Sunday, November 14, 2010


I have a cold today. I don’t feel like writing. My nose is drippy and my head aches. My neck is hurting as well as my left hip. I feel feverish.

I have so much to do and no motivation to do anything. My cat is even worried. She is haunting me.

I had a party at my house last night. While it was nice I didn’t get to visit with everyone like I had planned. I made too much food and now it will sit in my refrigerator going to waste.

It makes me wonder why I have parties at all. Some people who said they would come didn’t. My older daughter called at the last minute to say she wasn’t coming. I don’t think she likes my company. All this party business brings up the worst of my feelings of rejection.

I realize that I bring a lot of my isolation on myself. I am afraid to invite people because they might not show. I am afraid that if they come they will be bored. So to avoid all the painful feelings, I just stay home alone.

I wonder if I can ever overcome this. I am quiet and reserved by nature. I work all day with the public and get easily burned out by too many people. Perhaps I should embrace my solitary nature and revel in it. Maybe smaller get-togethers are more my thing. My counselor would say I should keep trying.

I know I tend to keep people at arm’s length. It takes a lot for me to trust. Once that trust is broken, then I am done. I suppose it is better to know, but it is something I am not proud of.

This week I get my dining room table. I am having company for Thanksgiving and at least part of my family will gather then. My older daughter has promised to be here for Christmas Eve. My office staff wants to have a girl’s evening of movies and snacks. Maybe smaller get-togethers are more my thing.

Today I will care for my cold. I will read something that makes me laugh. I will not worry about my writing.

Saturday, November 13, 2010

The Unusual House

The house on Fourteenth Southwest was curious. It was painted battle ship grey and there was a brass ship’s railing around the front deck. Inside the front door, where the carpet was worn, there was a sheet of brass nailed to the floor. An old ship’s lantern hung in the dining room.  The oddest thing was the two large grey pallets which hung down below the regular siding on the south side of the house. Neither our real estate agent nor my engineer husband could explain the house’s unusual traits, but we had imagination, so we purchased it without these mysteries being solved.

Several days after we moved in, I went down to the daylight basement to do a load of wash. When I opened the door at the bottom of the stairs, it was pitch black. I peered through the gloom, wondering where the light had gone. When the solution revealed itself to me, I marched to the garage, grabbed a weapon and headed outside. With crowbar in hand, I began pulling those weird extra pieces of siding off. Tom heard the commotion and yelled out the back door, “What are you doing?”

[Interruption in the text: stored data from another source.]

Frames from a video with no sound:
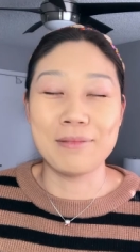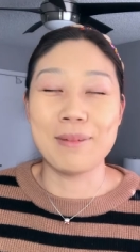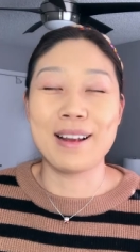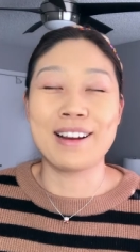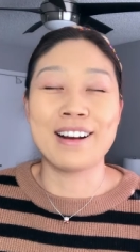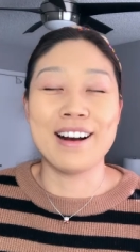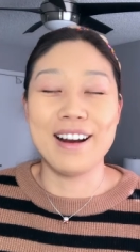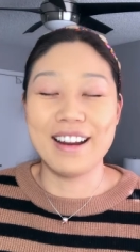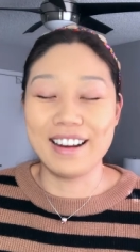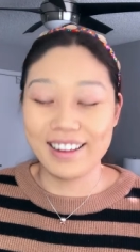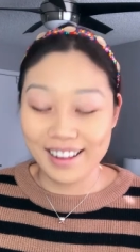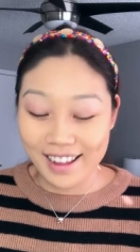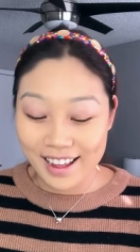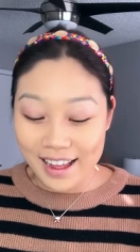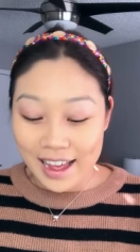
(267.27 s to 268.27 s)
Oh my god.
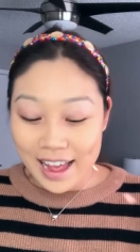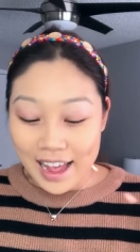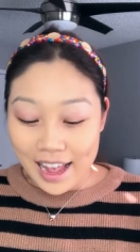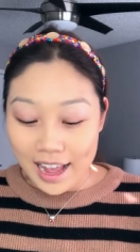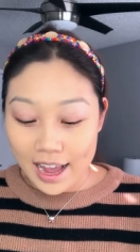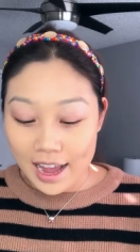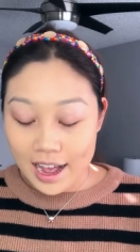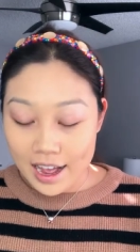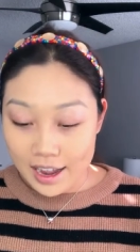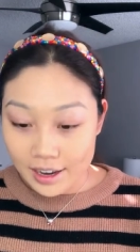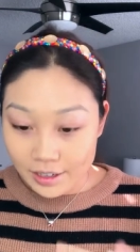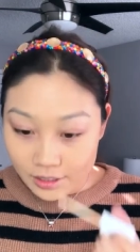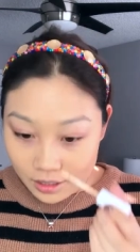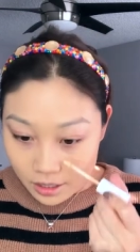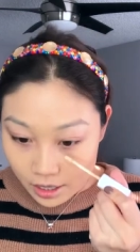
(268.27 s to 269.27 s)

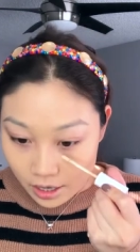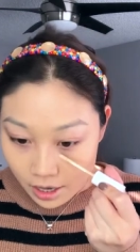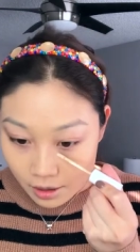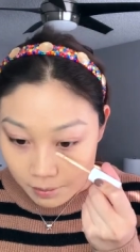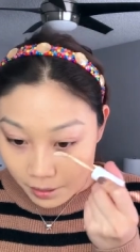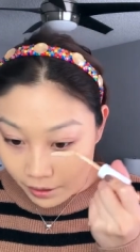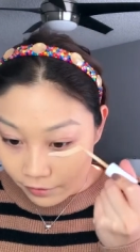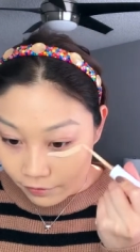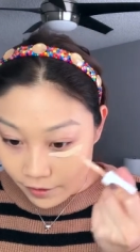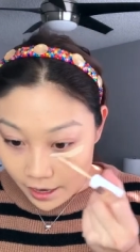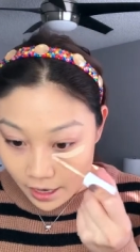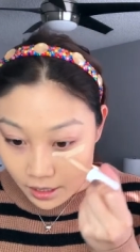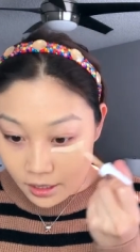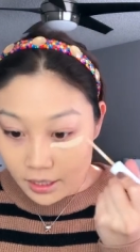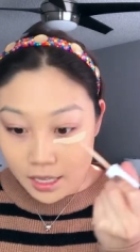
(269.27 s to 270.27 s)
And my
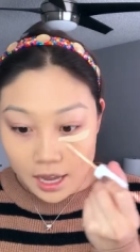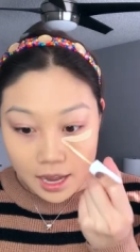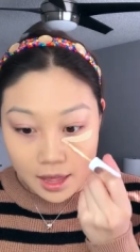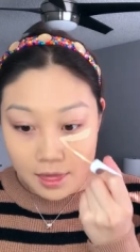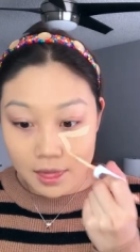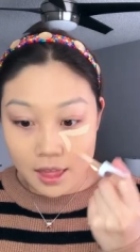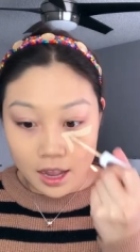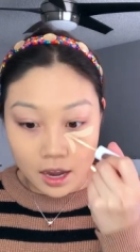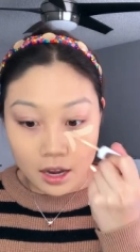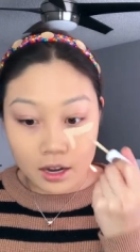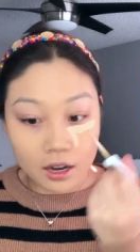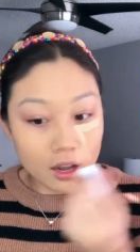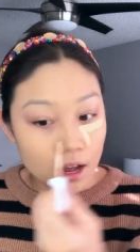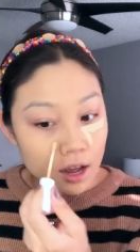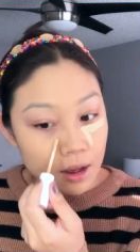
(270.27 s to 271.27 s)
face and
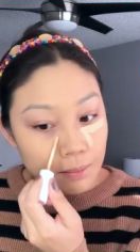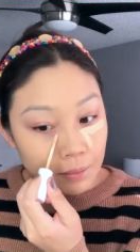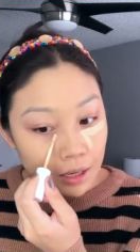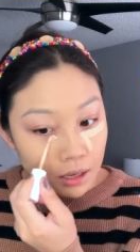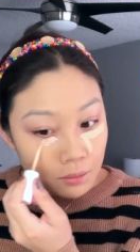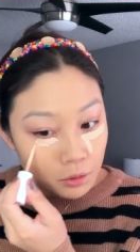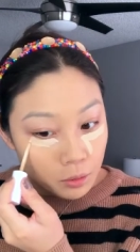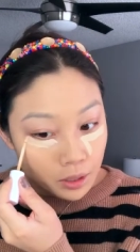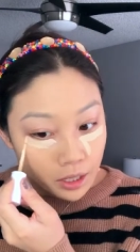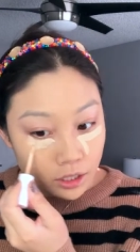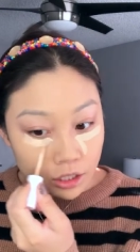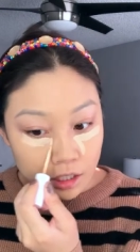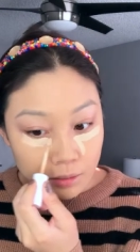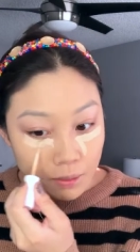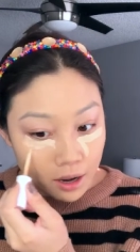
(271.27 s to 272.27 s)
then medium 20
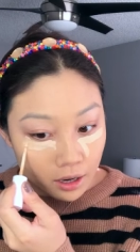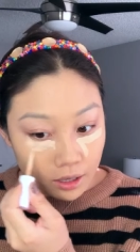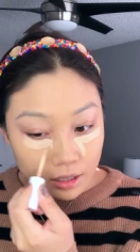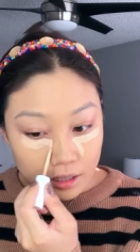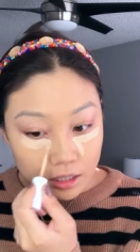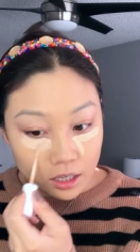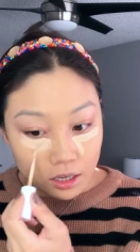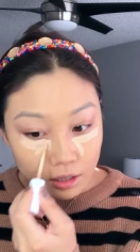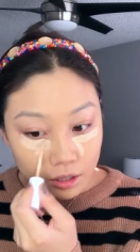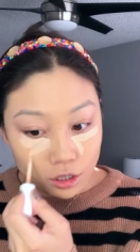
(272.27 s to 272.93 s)
to spot conceal.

“Letting in the light,” I yelled back, as a chunk of siding fell off at my feet, revealing the hidden window. The house was curious.

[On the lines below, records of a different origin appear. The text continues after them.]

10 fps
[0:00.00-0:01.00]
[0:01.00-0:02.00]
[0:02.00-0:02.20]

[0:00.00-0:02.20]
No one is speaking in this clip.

I never imagined when we bought the curious grey house that it would become a home. It was filled with powerful memories.

I opened the front door one day to find the red haired woman I had seen walking with her children. Mary Lou was a stay at home mom like me. Her twins were a year older than Sarah. She invited me over for coffee. We discovered a mutual love of books, nature and motherhood. Two doors down on the other side lived the Broomfield’s. They could be counted on for spontaneous trips for frozen yoghurt or Mrs. Fields’ Cookies, and many games of pinochle were played around our dining room table.

One summer day when I turned my back, two year old Sarah disappeared from the living room. I looked out the large picture window and there she was, walking the balance beam on the front deck railing. She was oblivious that the ground was twelve feet below. I signed her up for gymnastics.

Over the years, Tom and I did a number of projects to fix up the curious house. We painted the outside blue. We tore up the carpeting and the brass sheet from the living room floor. We swapped the ship’s lantern with a proper chandelier. The brass railing was replaced with the sturdy wood one which Sarah had walked that summer day. I day I went into labor with Robin, we replaced an outdated cast iron laundry sink.

Personal remodeling occurred there as well. Surrounded by love and friends, I battled the darkness of depression and, like removing the pallets from the boarded up windows, I became enlightened. I set my feet on the path to my career. I could never have imagined when we purchased the grey house it would become our home. A place of love and growth built with sweat and tears. It was indeed a curious house.